Por fim, um desafio da maior grandeza diz respeito ao entendimento da demanda social pela EJA. Observa o estudo: “a demanda social é encarada como algo que se manifesta espontânea e individualmente. (…) [No entanto] a demanda potencial da EJA não se transforma em demanda real sem que haja estímulo por parte das políticas públicas, tanto por meio da oferta de serviços de qualidade como pela convocação daqueles que podem ser beneficiados por eles”. 

O público potencial da EJA é grande. O que mais justifica o número reduzido de matrículas?

A EJA não tem atendido nem mesmo ao público das pessoas sem deficiência, que contam com melhores condições de mobilidade e acesso às poucas turmas oferecidas pelas redes de ensino. No Rio Grande do Sul, por exemplo, havia 71 mil matrículas na EJA em 2019, número reduzido para 24 mil em 2024, uma perda de 65%, em torno de 47 mil matrículas. Em São Paulo, as matrículas da rede estadual caíram de 135 mil para 56 mil, uma perda de 57% entre 2019 e 2023.  

Esse conjunto de fatos talvez ajude a compreender por que é tão baixa a proporção de pessoas com deficiência frequentando turmas de EJA. Além dos problemas pedagógicos e logísticos já indicados, há também insegurança quanto à capacidade da política de EJA atender aos objetivos para os quais foi criada. Quem paga a conta é o país e a população, que fica sem acesso ao seu direito, por acaso um direito que dá acesso a outros direitos.  

Em 2024, entrou em vigor o novo fator de ponderação do Fundeb para a EJA, que passou de 0,8 para 1, aumentando o valor repassado às redes municipais e estaduais para cada estudante dessa modalidade. No entanto, essa medida ainda não repercutiu na tendência de queda das matrículas registradas no Censo Escolar. 

De fato, o MEC, particularmente a Secadi, tomou fortes iniciativas neste ano para mudar esse quadro da EJA. Exemplo disso é o Pacto pela EJA, com um amplo chamado para envolver governadores e prefeitos, desenvolvendo um conjunto de iniciativas para fazer frente a essa situação tão complicada.

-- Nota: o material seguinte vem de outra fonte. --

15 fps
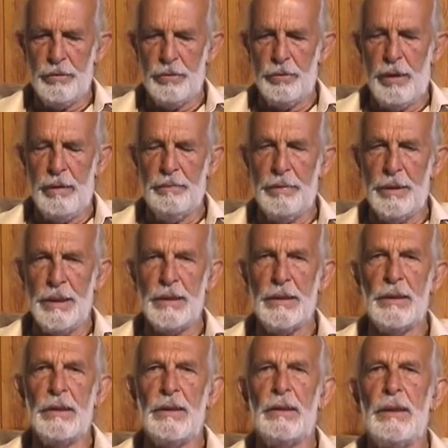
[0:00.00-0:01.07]
So I
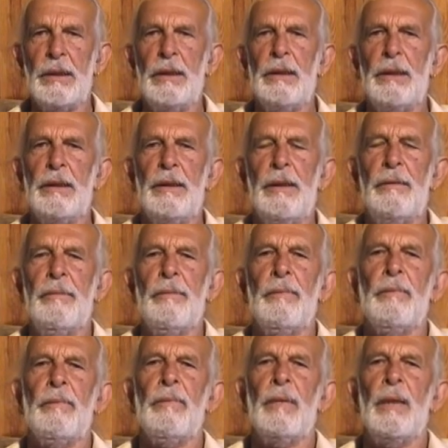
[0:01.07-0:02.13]
pressed the trigger.
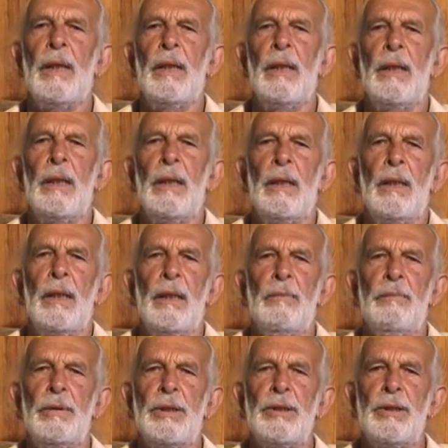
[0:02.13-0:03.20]

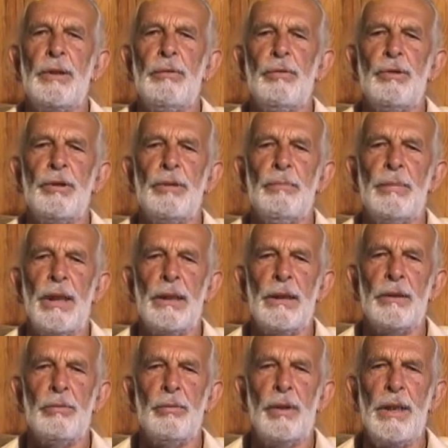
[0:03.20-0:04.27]
The picture was in black
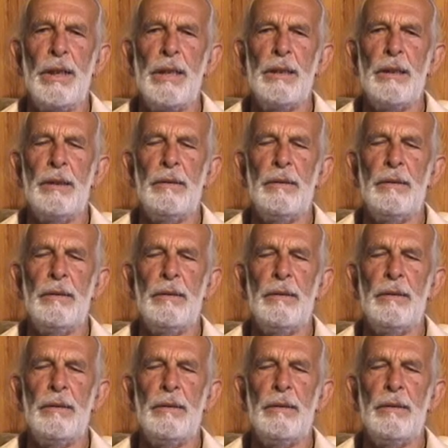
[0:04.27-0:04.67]
and white.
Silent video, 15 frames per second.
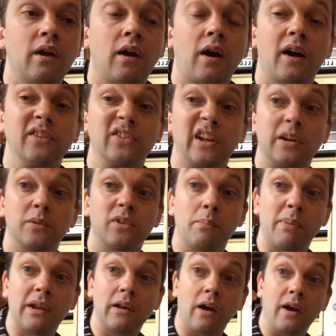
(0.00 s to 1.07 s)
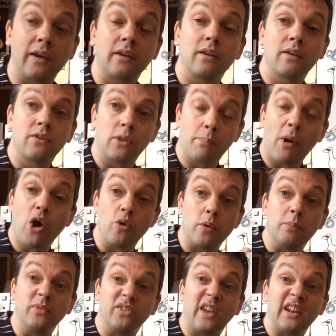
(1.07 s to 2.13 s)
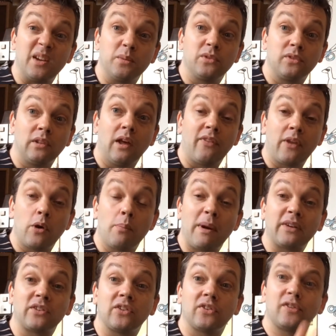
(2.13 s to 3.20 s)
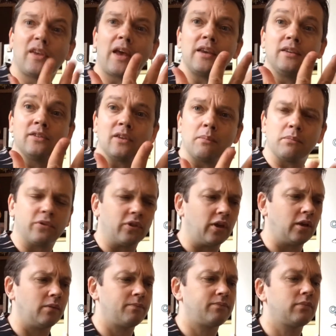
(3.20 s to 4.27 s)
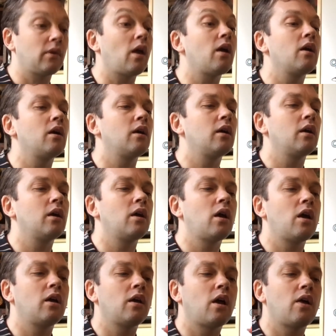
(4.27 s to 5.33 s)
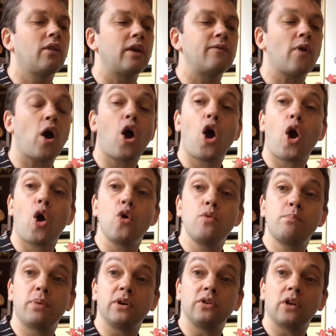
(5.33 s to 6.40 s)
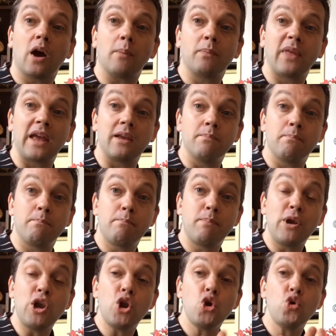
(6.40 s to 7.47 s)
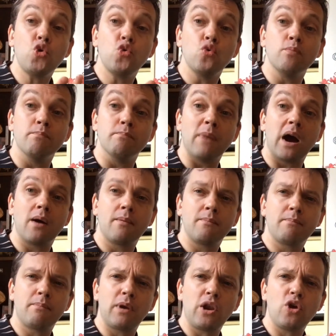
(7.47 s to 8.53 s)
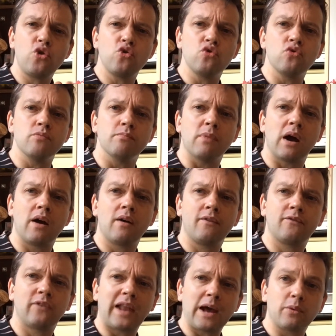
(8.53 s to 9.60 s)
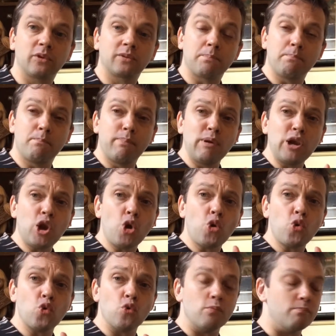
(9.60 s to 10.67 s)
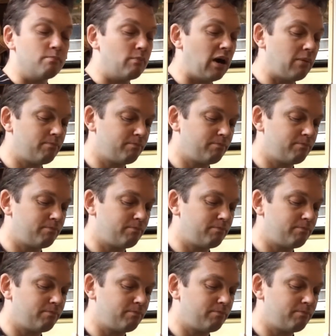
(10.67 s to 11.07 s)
I said it was a bit like the poem said, it was like they were about to say something. They've opened up. They bloom. Bloom. Flowers bloom.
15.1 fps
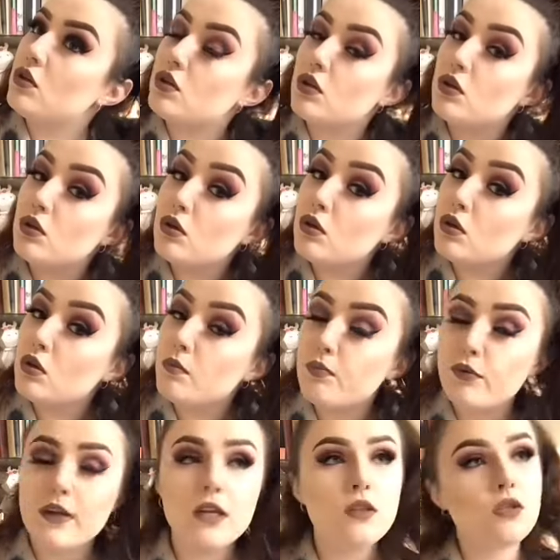to
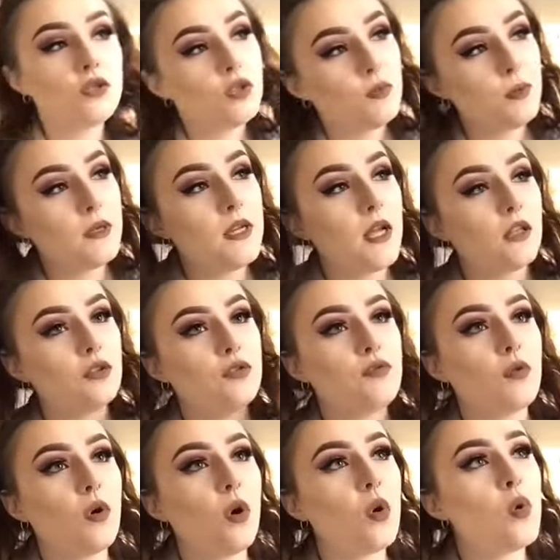bring in the
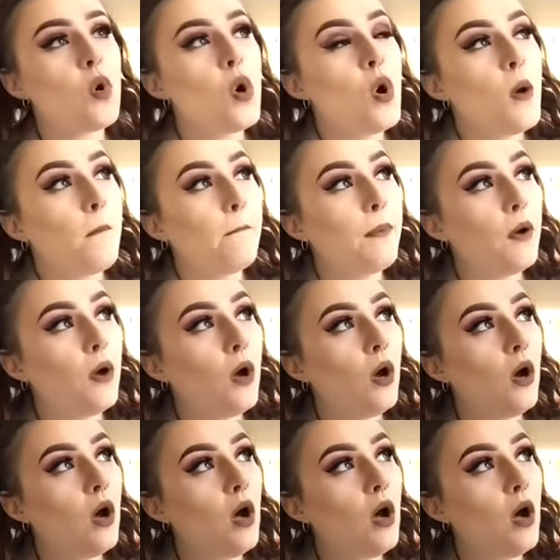supernatural, but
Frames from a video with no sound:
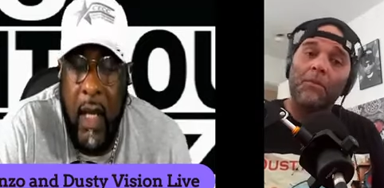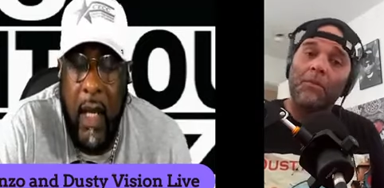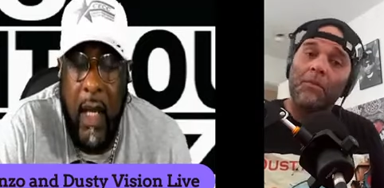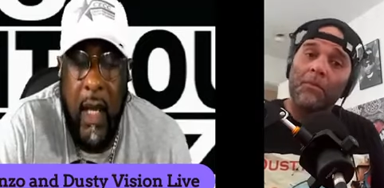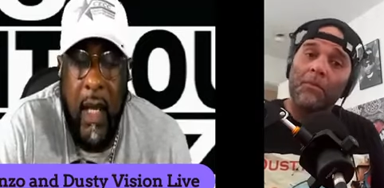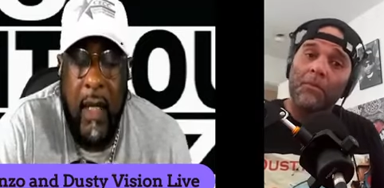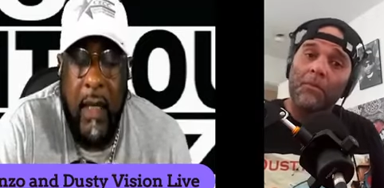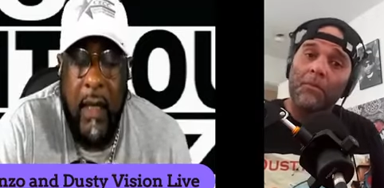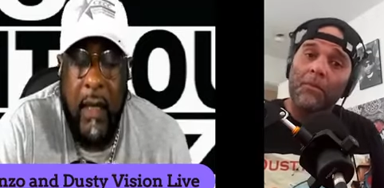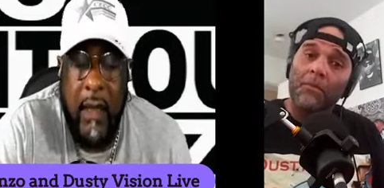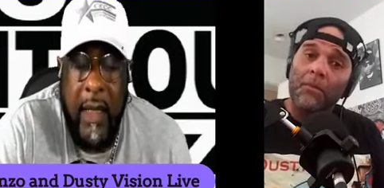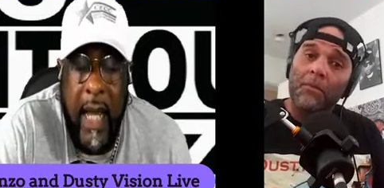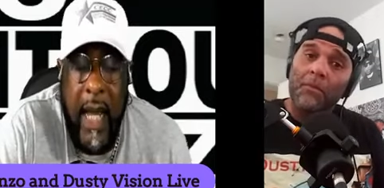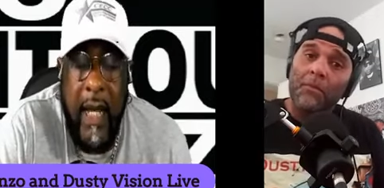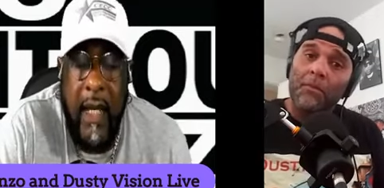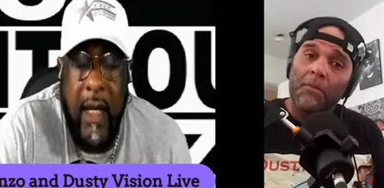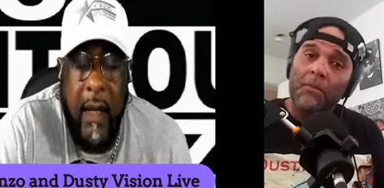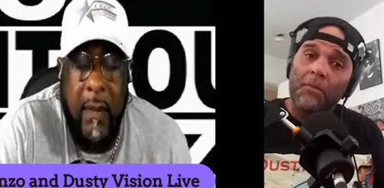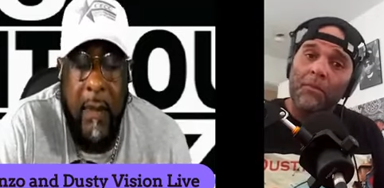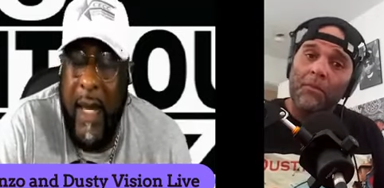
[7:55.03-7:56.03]
Speaker 1: stand
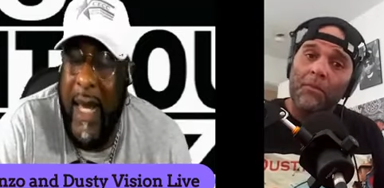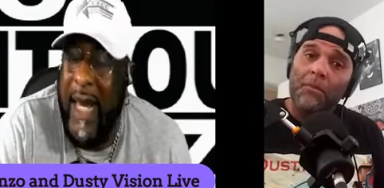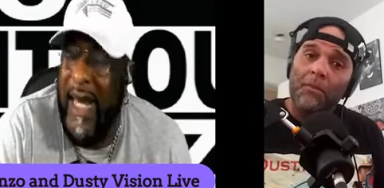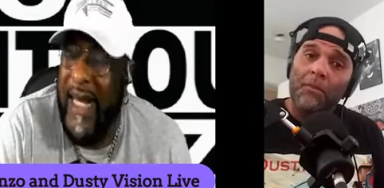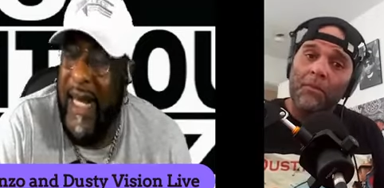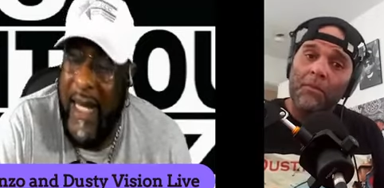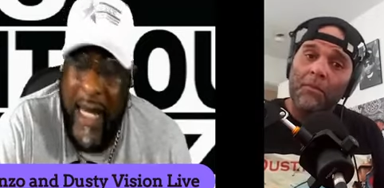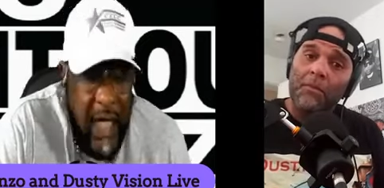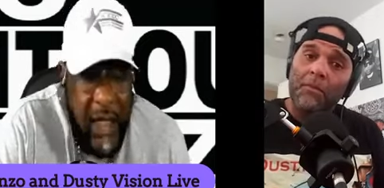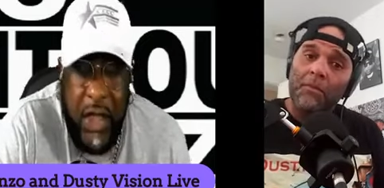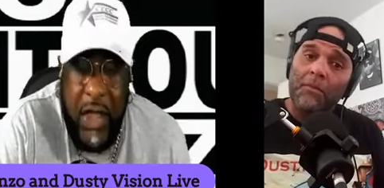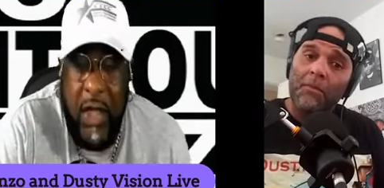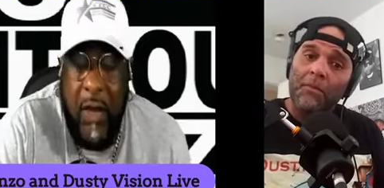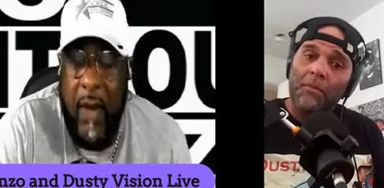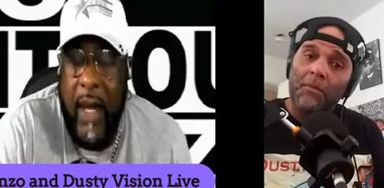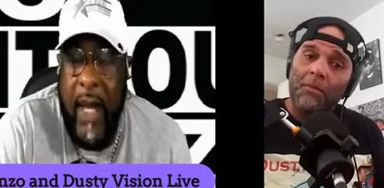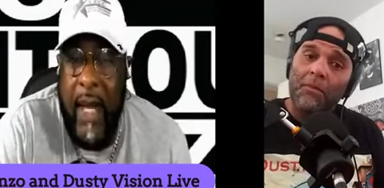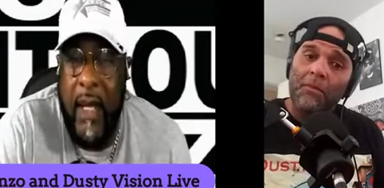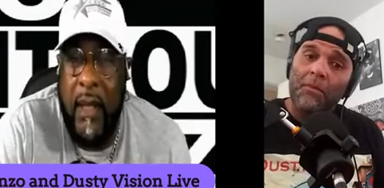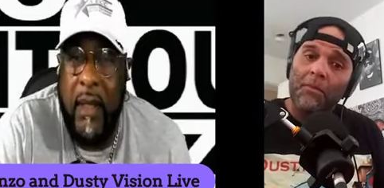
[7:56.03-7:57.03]
up, and kiss your
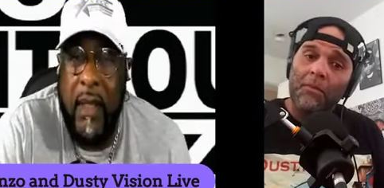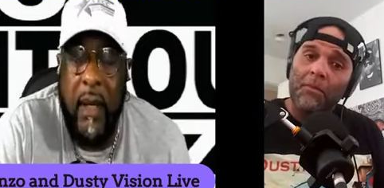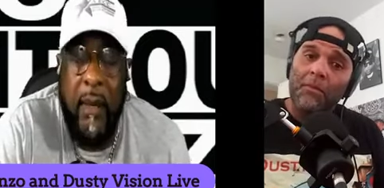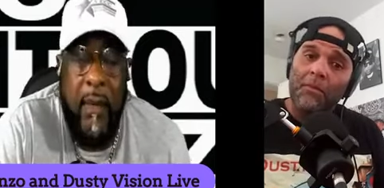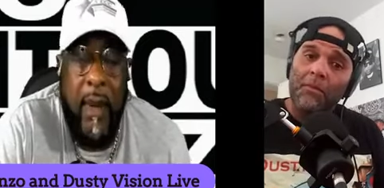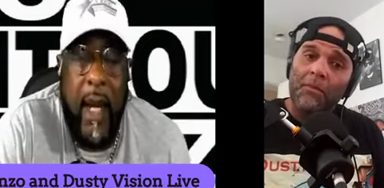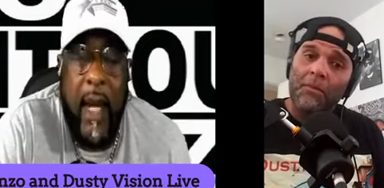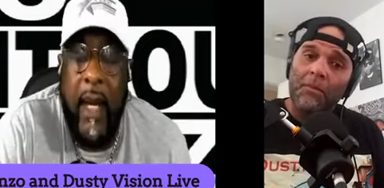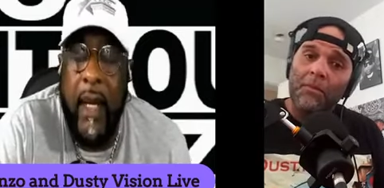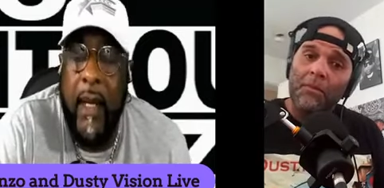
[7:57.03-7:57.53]
ass goodbye.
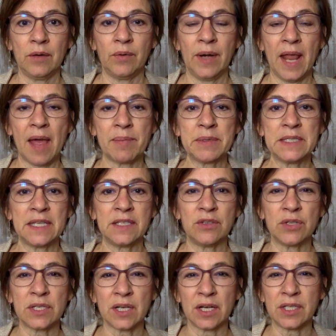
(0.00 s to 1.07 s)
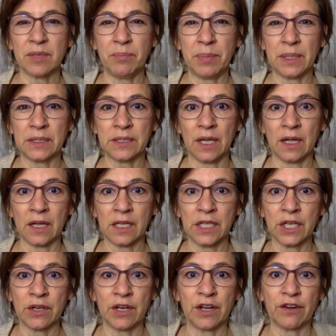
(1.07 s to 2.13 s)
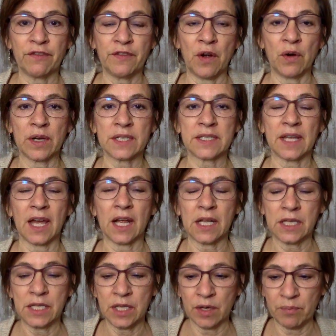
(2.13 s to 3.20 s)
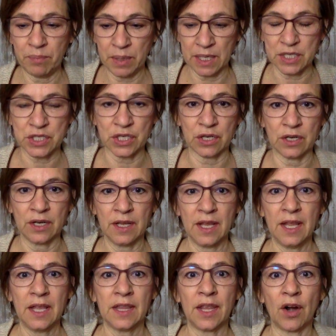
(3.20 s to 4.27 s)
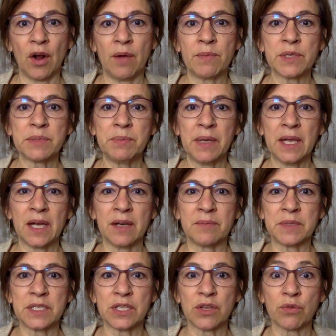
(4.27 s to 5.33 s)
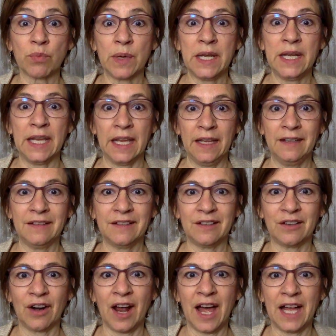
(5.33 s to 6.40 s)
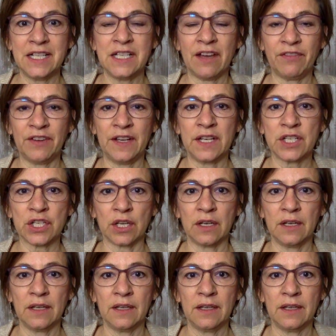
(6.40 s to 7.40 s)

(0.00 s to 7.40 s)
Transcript: what happens is you start to build a clear inner focus, a clear picture that almost becomes 3D or high definition.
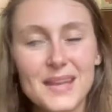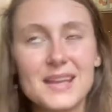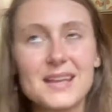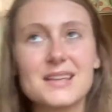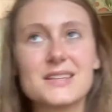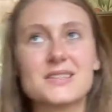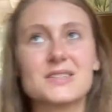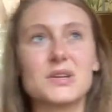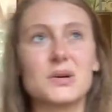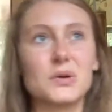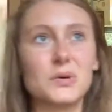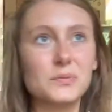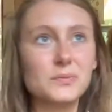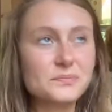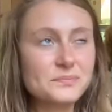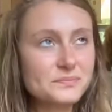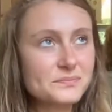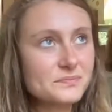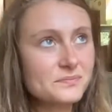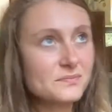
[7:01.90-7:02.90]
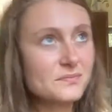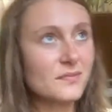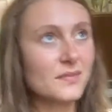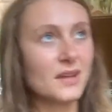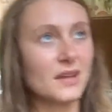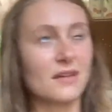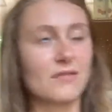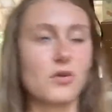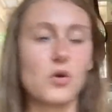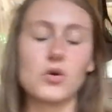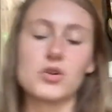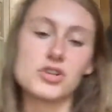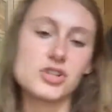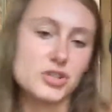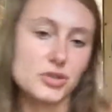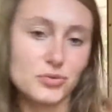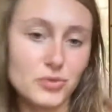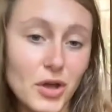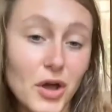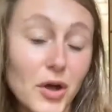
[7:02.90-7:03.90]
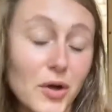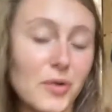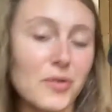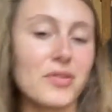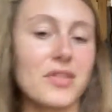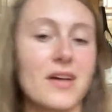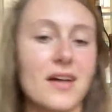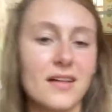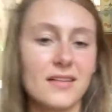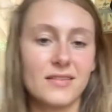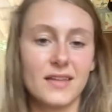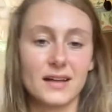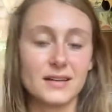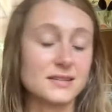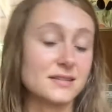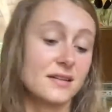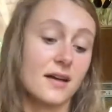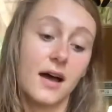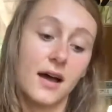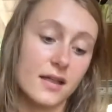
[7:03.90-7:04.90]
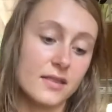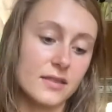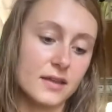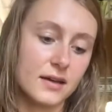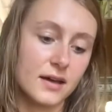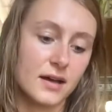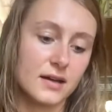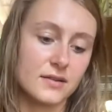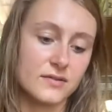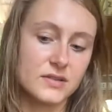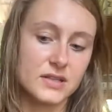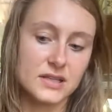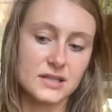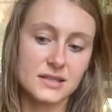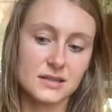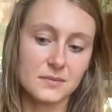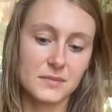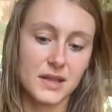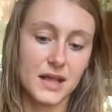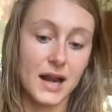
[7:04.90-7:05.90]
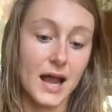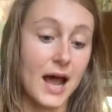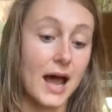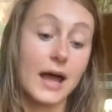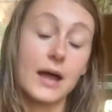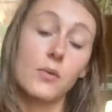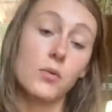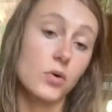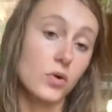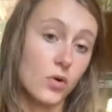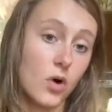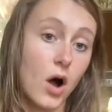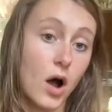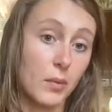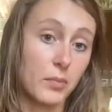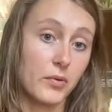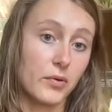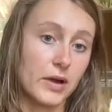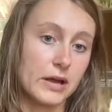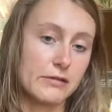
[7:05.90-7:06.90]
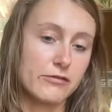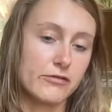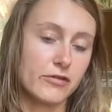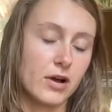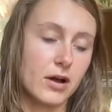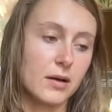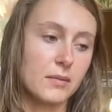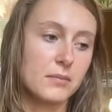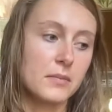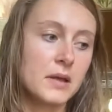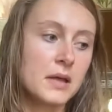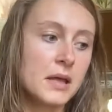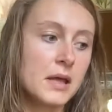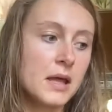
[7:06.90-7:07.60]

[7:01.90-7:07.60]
So, of course, that that's not the kind of system that I will operate from.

Mas a reação não será imediata, porque é [um problema] muito complexo. 

Em geral, as escolas não recebem esses estudantes com alegria, não recebem com disponibilidade, não abrem salas, não abrem bibliotecas. Enfim, não é uma coisa simples.  

No ano passado, estive em um evento com municípios da região do Grande Recife. Conversamos muito sobre pequenos detalhes que podem fazer a diferença. No Ensino Fundamental, por exemplo, as prefeituras têm, em sua maioria, escolas voltadas para crianças. E todo equipamento escolar é infantil: a mesa, a cadeira e até a decoração das salas. Então, eventualmente, o estudante não se encaixa na cadeira. É um detalhe mínimo, mas se esse detalhe não funciona… 

Deveria ser feito um esforço que contasse com a participação efetiva dos estados e municípios. E pelo que nós estamos vendo, grandes redes de ensino, como as de São Paulo e do Rio Grande do Sul, estão fechando turmas, em uma lógica produtivista do que é a educação. Educação, para eles, é a educação de crianças e jovens. O resto é “vire-se”. Acho que é uma ideologia de descuidar dos jovens, adultos, idosos que estão fora da escola, como se eles fossem responsáveis por isso. Uma conjuntura difícil de contornar.  

A Secadi está fazendo um bom trabalho, se esforçando. Mas sabemos o quanto é complexo fortalecer o regime de colaboração para garantir a educação inclusiva em todos os níveis e etapas.